Much of this machinery has grown up in the last 20 years or expanded greatly in that time. For example, the ASIO now has several times the number of staff it had at the time the planes were driven into the Twin Towers in New York and the Pentagon in Washington.

No doubt the overall machinery does much good work but whether the public is getting an adequate return on what is a massive investment is less certain. After all with it the country has ended up deciding, without any public justification that goes beyond platitudes, to spend hundreds of billions on attack nuclear submarines whose long delivery schedule may make Australia more strategically vulnerable in the medium term while, if the full complement turns up in 30 years time, the Navy will struggle to keep one or two of the boats in the water at any one time. So far as intelligence is concerned, former foreign minister Gareth Evans and the ASIO head, Alan Wrigley, are likely not the only ones to be dubious about the value of much of the material collected.

A couple of years ago a comprehensive review of the legal arrangements for national intelligence agencies concluded that there was no need to develop a common legal framework governing all or some of them. That does not mean, however, that there is not scope to improve the machinery and organisation of the national intelligence and security functions.

At a rough glance this apparatus looks very large and ever expanding, unwieldy, remarkably top heavy and possibly in need of a haircut. Perhaps unfairly it brings to mind Augustus de Morgans re-working of a Jonathan Swift verse:

Greater fleas have little fleas upon their backs to bite em. And little fleas have lesser fleas, and so ad infinitum. And great fleas themselves, in turn, have greater fleas to go on. While these again have greater still, and greater still, and so on.

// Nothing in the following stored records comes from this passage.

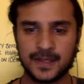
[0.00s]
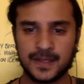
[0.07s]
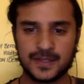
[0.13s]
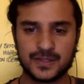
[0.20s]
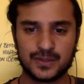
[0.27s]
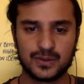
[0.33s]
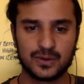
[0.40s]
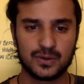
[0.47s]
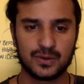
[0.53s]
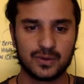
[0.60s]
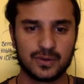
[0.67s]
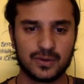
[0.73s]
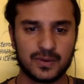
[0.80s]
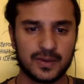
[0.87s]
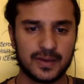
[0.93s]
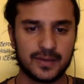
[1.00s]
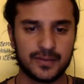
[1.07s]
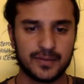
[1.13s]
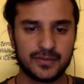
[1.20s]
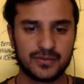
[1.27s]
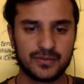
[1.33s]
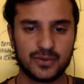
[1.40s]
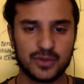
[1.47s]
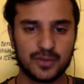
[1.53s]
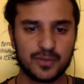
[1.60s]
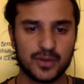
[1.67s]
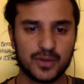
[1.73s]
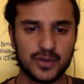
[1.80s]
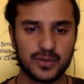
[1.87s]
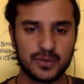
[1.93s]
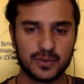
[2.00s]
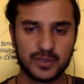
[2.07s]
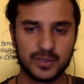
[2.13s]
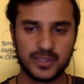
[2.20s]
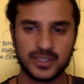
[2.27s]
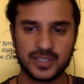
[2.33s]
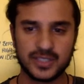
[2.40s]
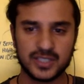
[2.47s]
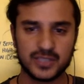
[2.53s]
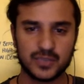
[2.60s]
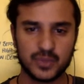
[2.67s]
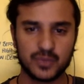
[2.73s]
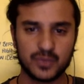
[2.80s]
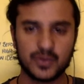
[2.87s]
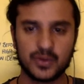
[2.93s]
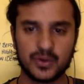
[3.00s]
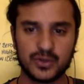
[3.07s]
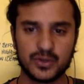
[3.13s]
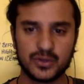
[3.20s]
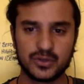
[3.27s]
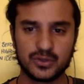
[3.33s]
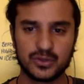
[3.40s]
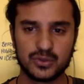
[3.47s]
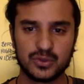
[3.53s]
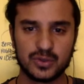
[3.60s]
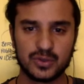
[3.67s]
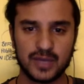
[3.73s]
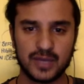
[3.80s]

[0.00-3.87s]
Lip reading: So before the point, we would discuss what we're going to do,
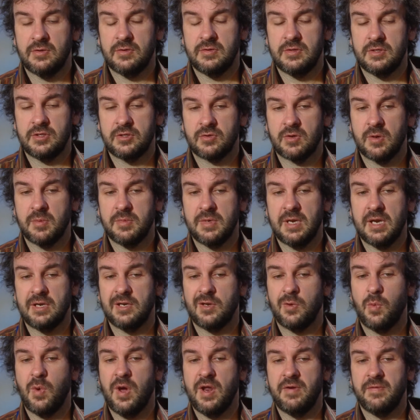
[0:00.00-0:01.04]
the script down
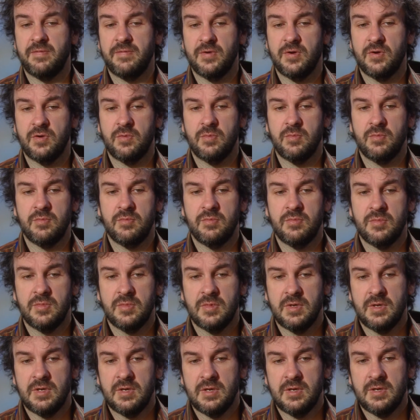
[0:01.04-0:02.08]
to one film,
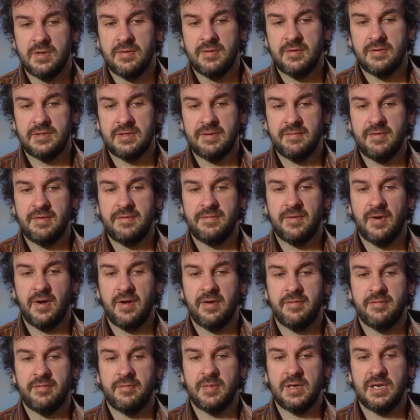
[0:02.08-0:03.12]

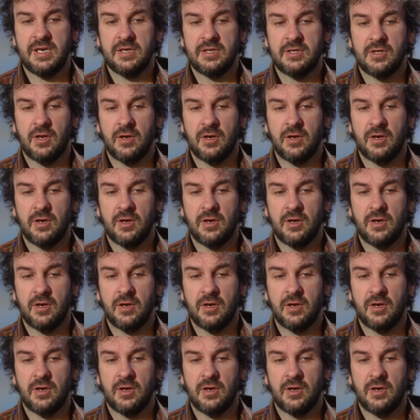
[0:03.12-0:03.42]
$75 million.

An independent examination of the intelligence organisational machinery is warranted. Of course, it would be stoutly resisted from within and not be enthusiastically regarded by Ministers ever nervous that any hint of trimming in this area might cause public alarm and political risk but these factors are not relevant to the public interest.

If the government doesnt have the stomach to do anything, the ONI should keep a sharp eye out for whatever improvements it can recommend at the margins. Whatever is done or not done, Ms Caves suggestion for a national security adviser should not outlive the unnatural exuberance of the Christmas season.

Paddy Gourley

Paddy Gourley is a superannuated Commonwealth public servant.